* Try it
Could you retype the records word for word but without any pictures?
*** Dataset excerpts ***
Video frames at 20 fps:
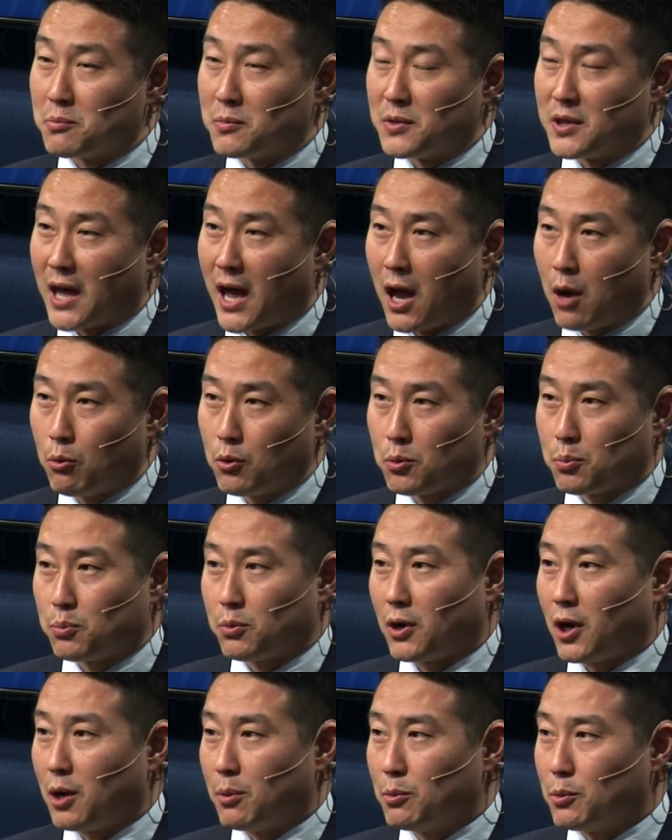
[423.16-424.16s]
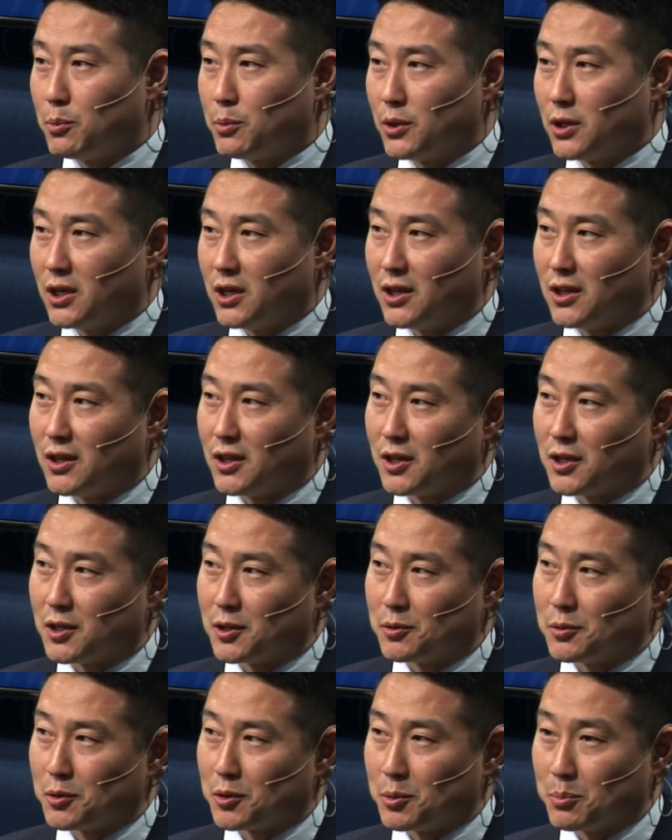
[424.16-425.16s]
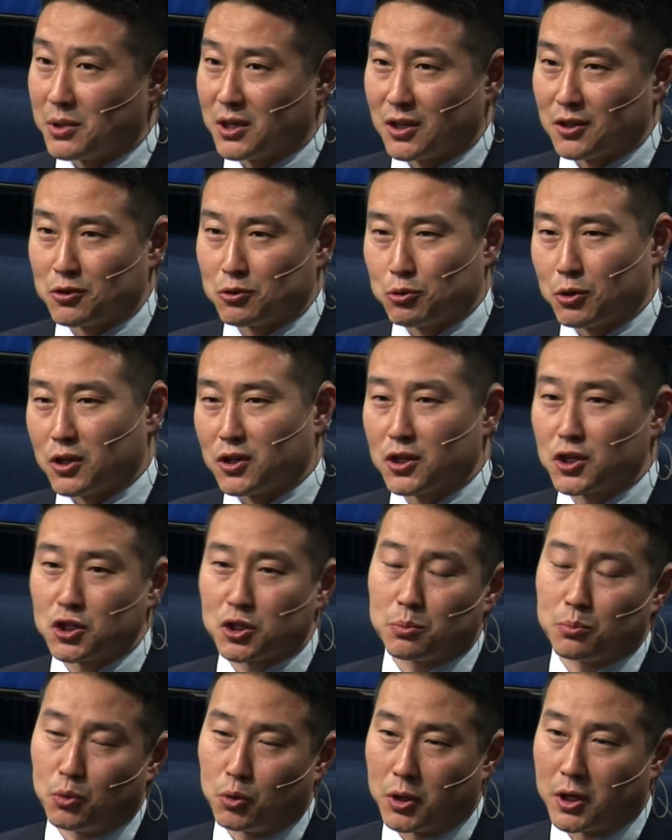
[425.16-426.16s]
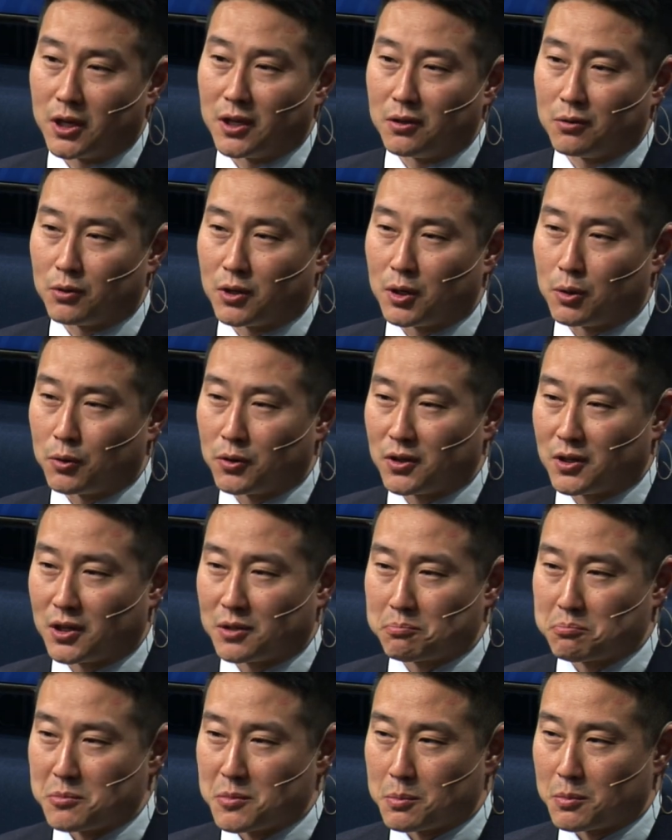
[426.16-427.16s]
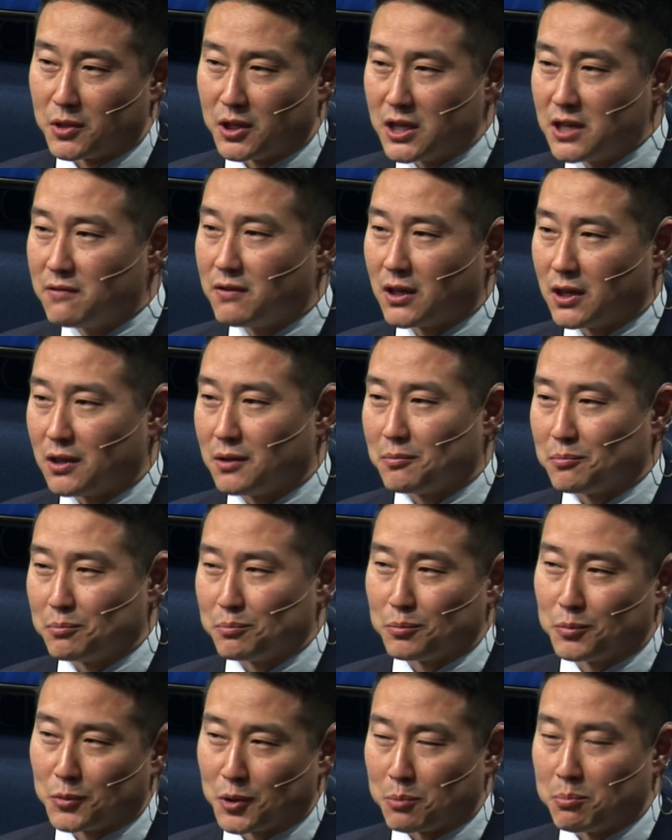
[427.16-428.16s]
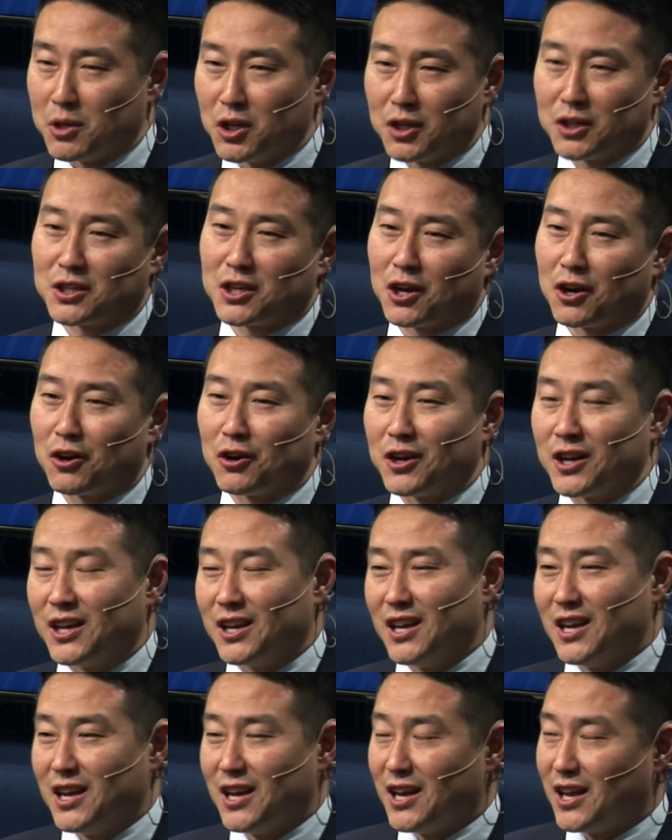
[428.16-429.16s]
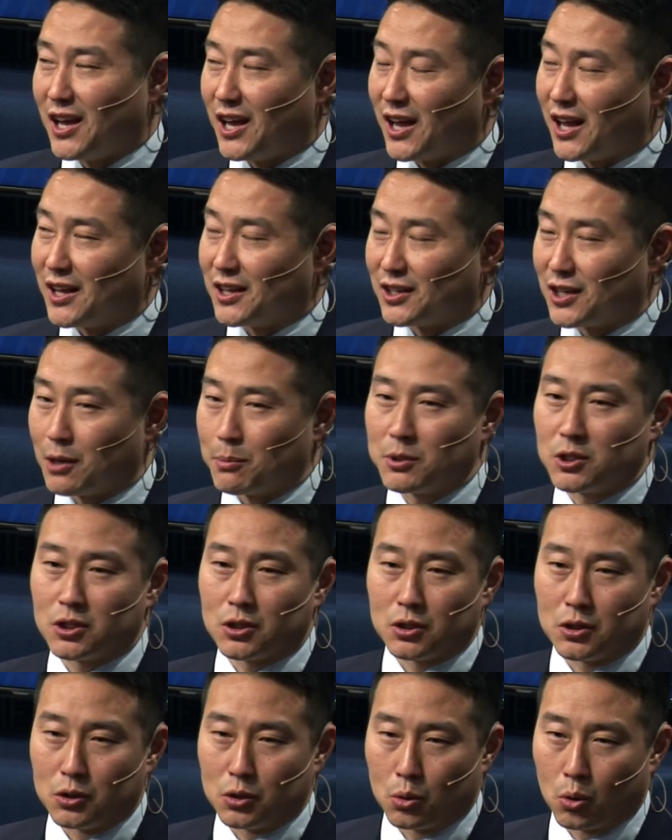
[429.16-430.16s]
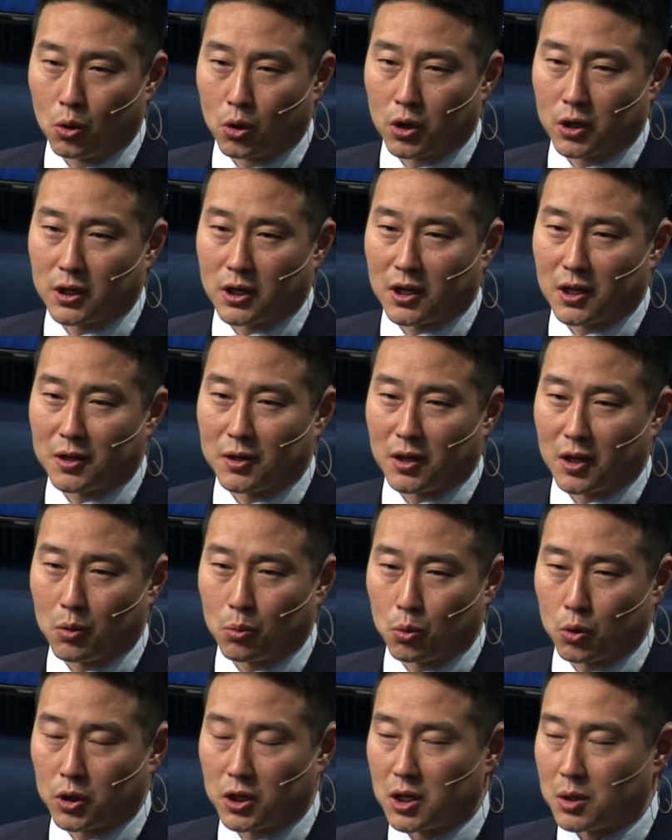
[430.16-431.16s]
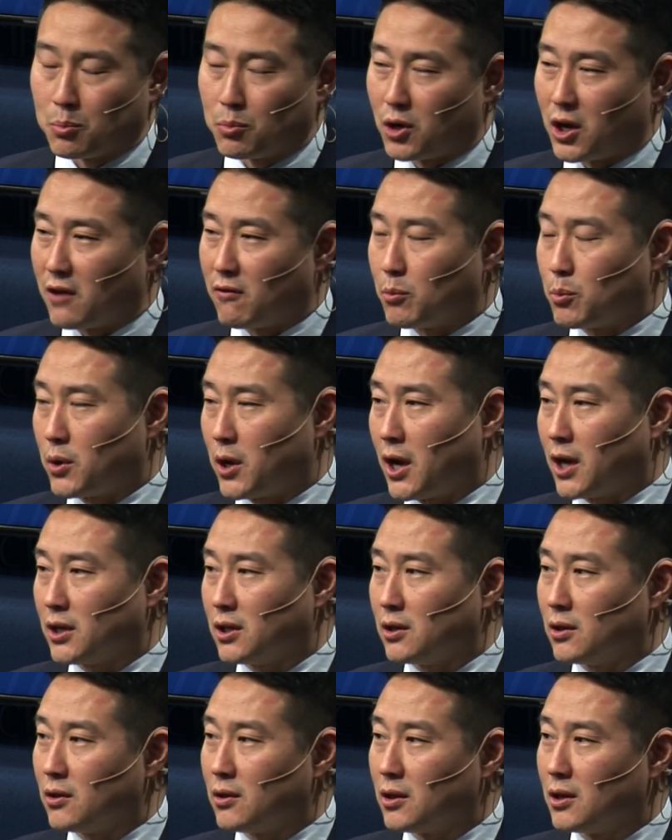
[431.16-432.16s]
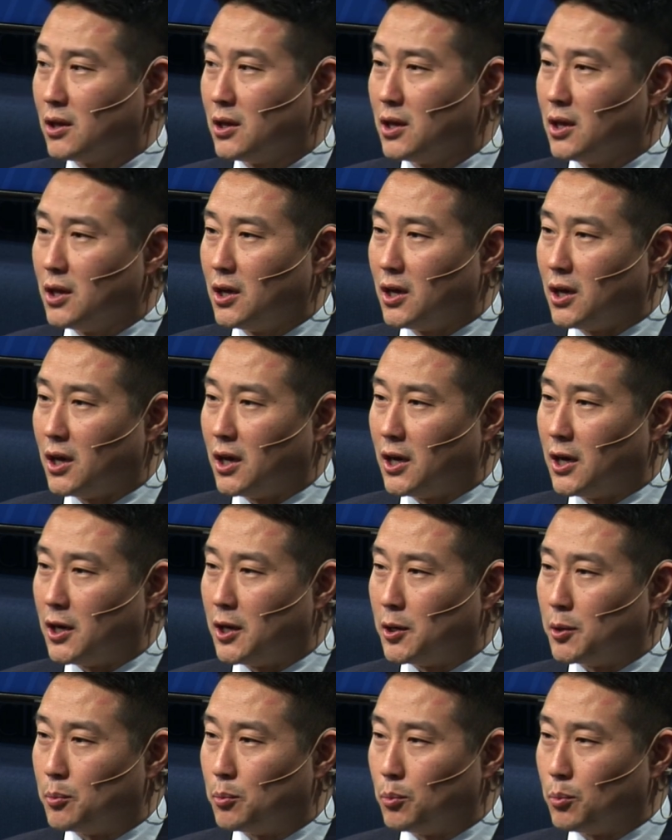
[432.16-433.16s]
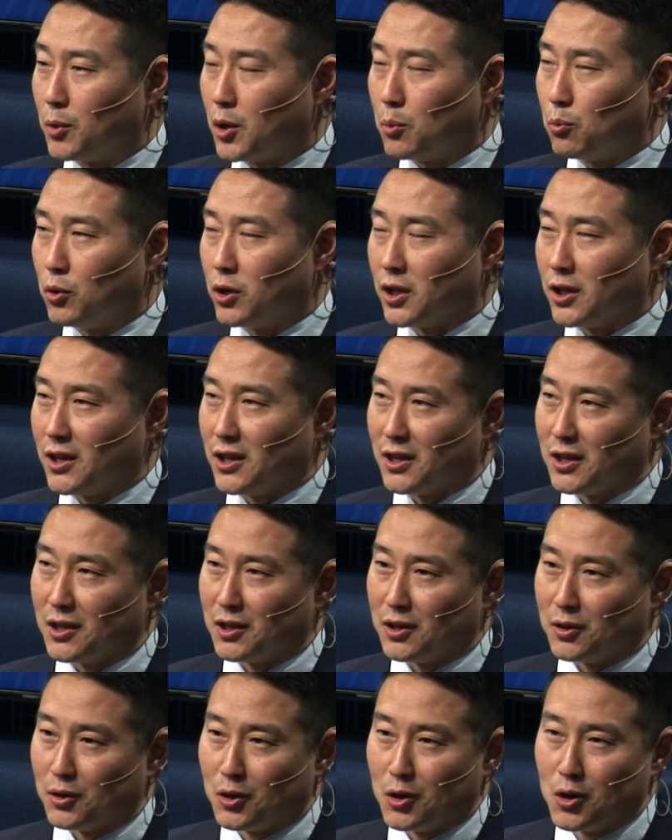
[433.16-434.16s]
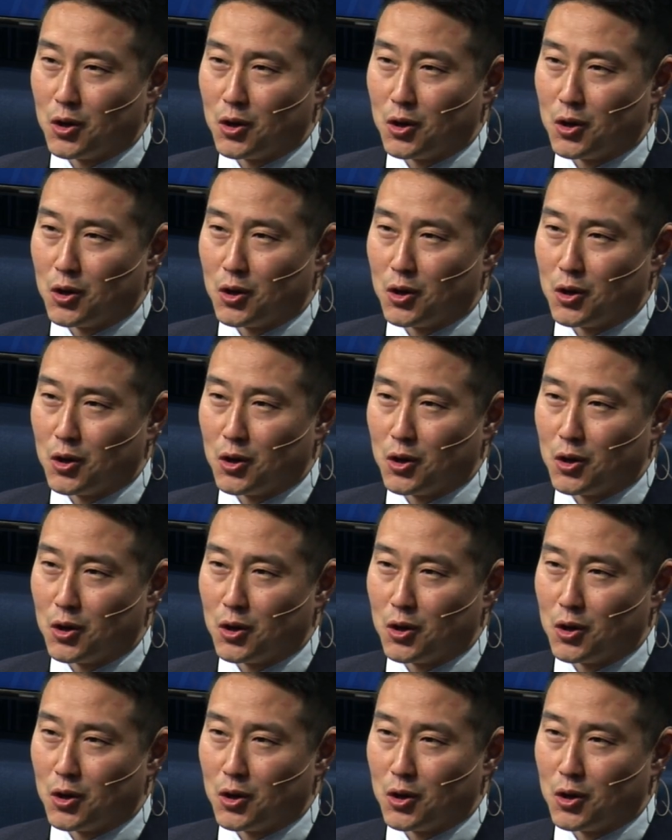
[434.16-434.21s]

that was probably the biggest transition point, right? It was leaving the military and coming to New York and working in private practice. And one of the,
*** End of Dataset excerpts ***
* Task response
Video frames at 20 fps:
[423.16-424.16s]
[424.16-425.16s]
[425.16-426.16s]
[426.16-427.16s]
[427.16-428.16s]
[428.16-429.16s]
[429.16-430.16s]
[430.16-431.16s]
[431.16-432.16s]
[432.16-433.16s]
[433.16-434.16s]
[434.16-434.21s]

that was probably the biggest transition point, right? It was leaving the military and coming to New York and working in private practice. And one of the,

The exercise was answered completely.